CLINICAL OBSERVATIONS:
- No mortality and no signs of systemic toxicity were noted in the test and controls animals during the test.

BODY WEIGHTS
- Bodyweight changes of the test animals between day 1 and day 6 were comparable to those observed in the corresponding control group animals over the same period.

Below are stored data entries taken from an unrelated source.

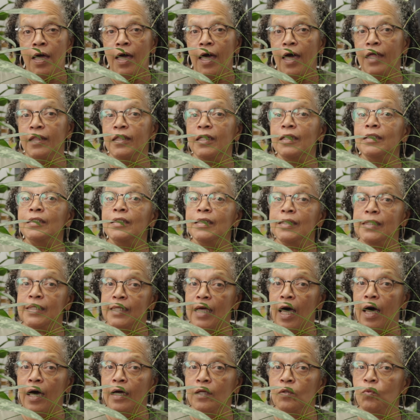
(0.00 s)
and then
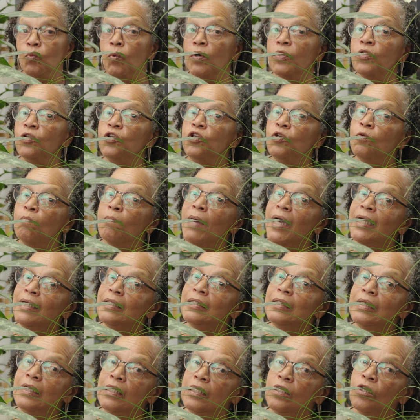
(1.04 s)
decide whether you might
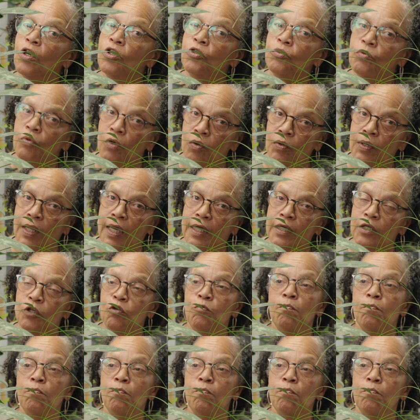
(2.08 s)
need a grow light.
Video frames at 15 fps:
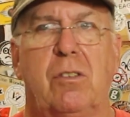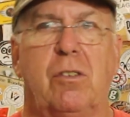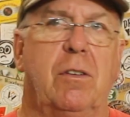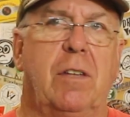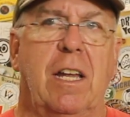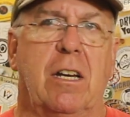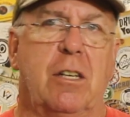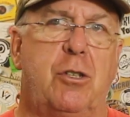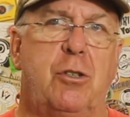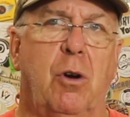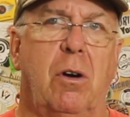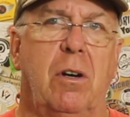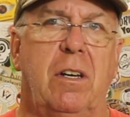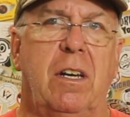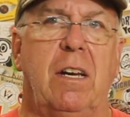so then I
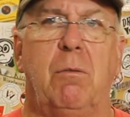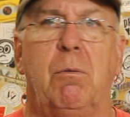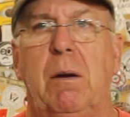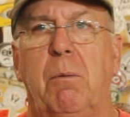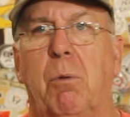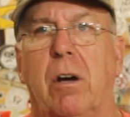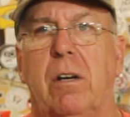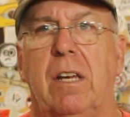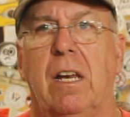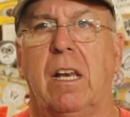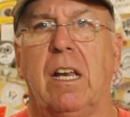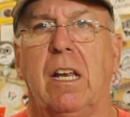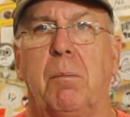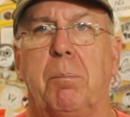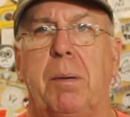shortened it, reworked it a
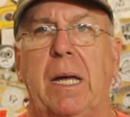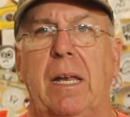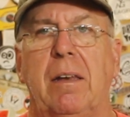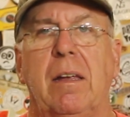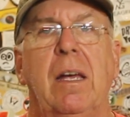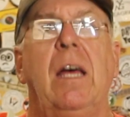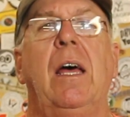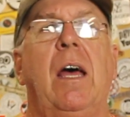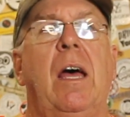little bit.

Any other information on results incl. tables

None

Applicant's summary and conclusion

Interpretation of results:

GHS criteria not met

Conclusions:

Under the test conditions, the test substance is not classified as sensitiser according to the criteria of the Regulation (EC) No. 1272/2008 (CLP) and to the GHS.

Executive summary:

In a local lymph node assay performed according to OECD Guideline 429 and in compliance with GLP, three groups of CBA/J (CBA/J@Rj) strain mice (4 females/dose) were treated for three consecutive days (D1, D2, D3) with 50 μL (25 μL per ear) of the undiluted test item and the test item as a solution in Acetone/Olive oil (4:1) at concentrations of 25% and 50% (v/v). A further group of four animals was treated with Acetone/Olive oil (4:1). At D6, the proliferation of lymphocytes in the draining auricular lymph nodes was determined by cell counting. The test concentrations for the main study were determined from a preliminary study tested at 100 %.Based on the results of preliminary study, the dose levels selected for the main test were 25% and 50% v/v in Acetone/Olive oil (4:1) and 100%.

 

No mortality and no signs of systemic toxicity were noted in the test and controls animals during the test. No cutaneous reaction was observed. No significant increase in ear thickness and in ear weight was recorded at the concentrations of 25%, 50% and 100%. Therefore, the test item must be considered “non-irritant” at the three concentrations. No stimulation index of more than 1.4 was recorded whatever the tested concentrations (25% (w/w), 50% (w/w) in Acetone/olive oil (4:1) and 100%). The Stimulation Index (SI) calculated by pooled approach was respectively 0.94, 1.19 and 1.03 for the treated group at 25%, 50% and 100%.

 

Under the test conditions, the test substance is not classified as sensitiser according to the criteria of the Regulation (EC) No. 1272/2008 (CLP) and to the GHS.

This study is considered as acceptable and satisfies the requirement for skin sensitisation endpoint.